=== REQUIRED WORK ===
In the reply, give back exactly the lines from the one with "[0:00.00-0:00.50]" through the last line of the records, without pictures.

(Beginning of GIVEN RECORDS)

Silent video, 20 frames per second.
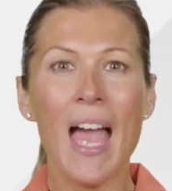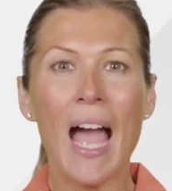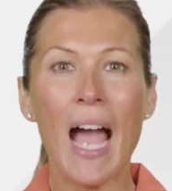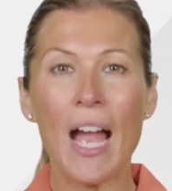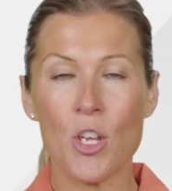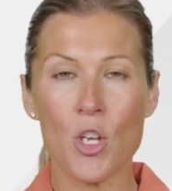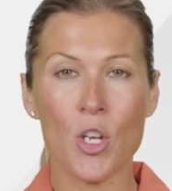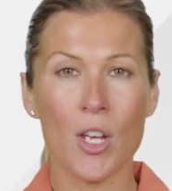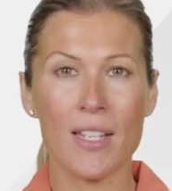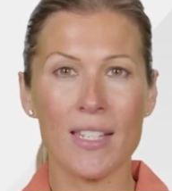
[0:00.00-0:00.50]

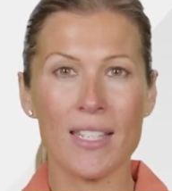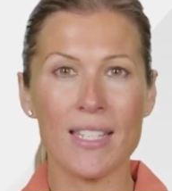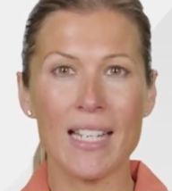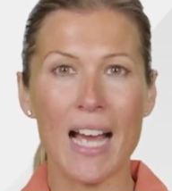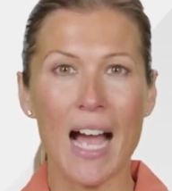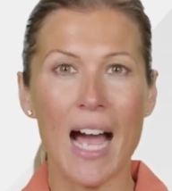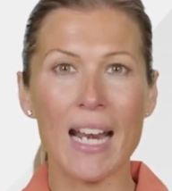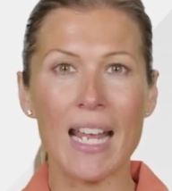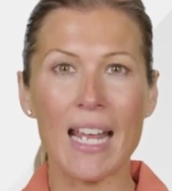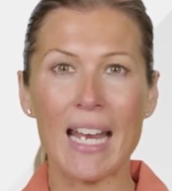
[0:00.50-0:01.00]
and you can
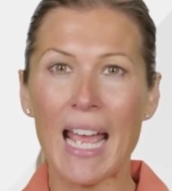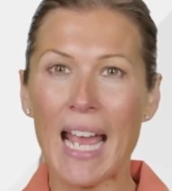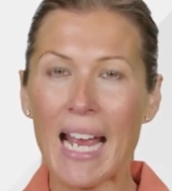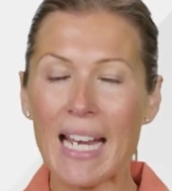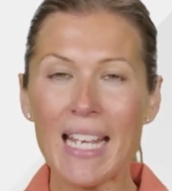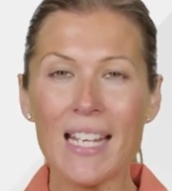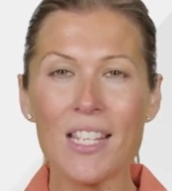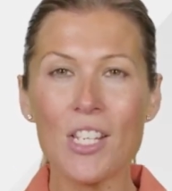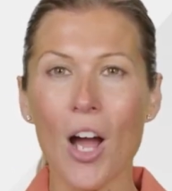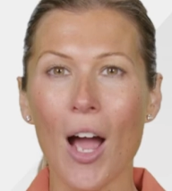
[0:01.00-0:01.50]
start at
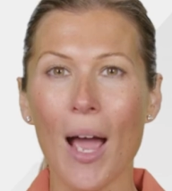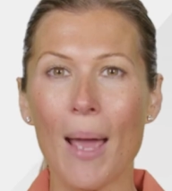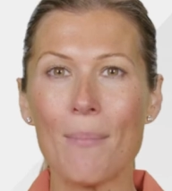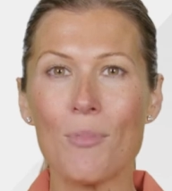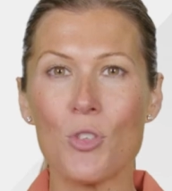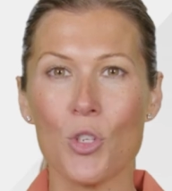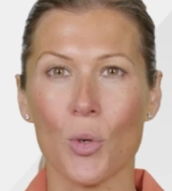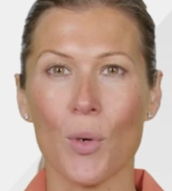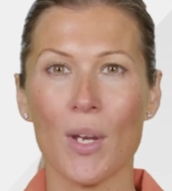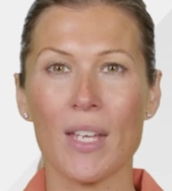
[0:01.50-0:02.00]
any time
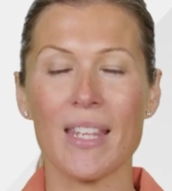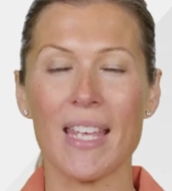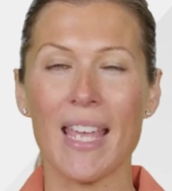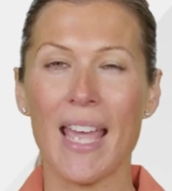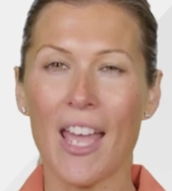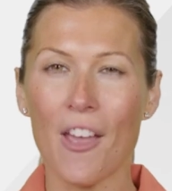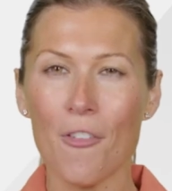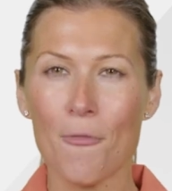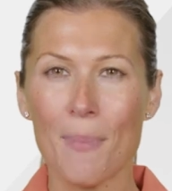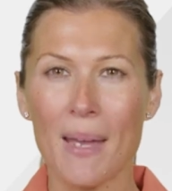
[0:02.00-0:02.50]
during the
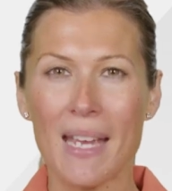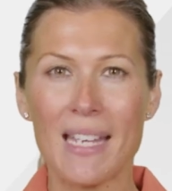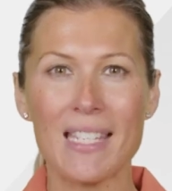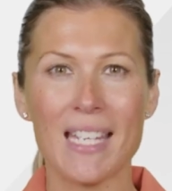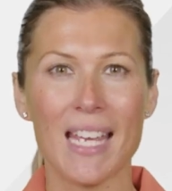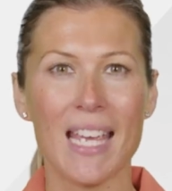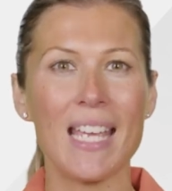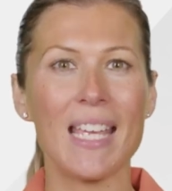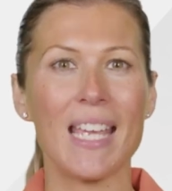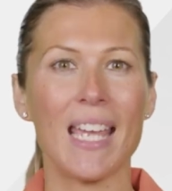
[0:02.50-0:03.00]

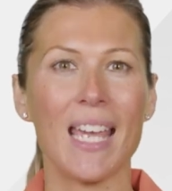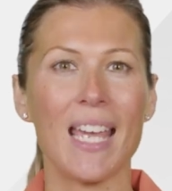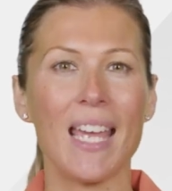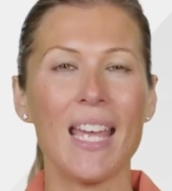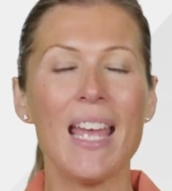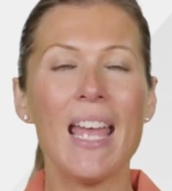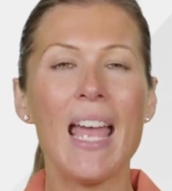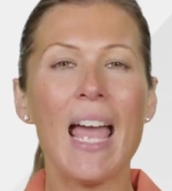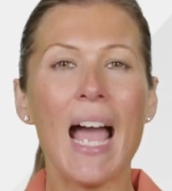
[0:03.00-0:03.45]
FBT year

(End of GIVEN RECORDS)

=== EXERCISE OUTPUT ===
[0:00.00-0:00.50]

[0:00.50-0:01.00]
and you can
[0:01.00-0:01.50]
start at
[0:01.50-0:02.00]
any time
[0:02.00-0:02.50]
during the
[0:02.50-0:03.00]

[0:03.00-0:03.45]
FBT year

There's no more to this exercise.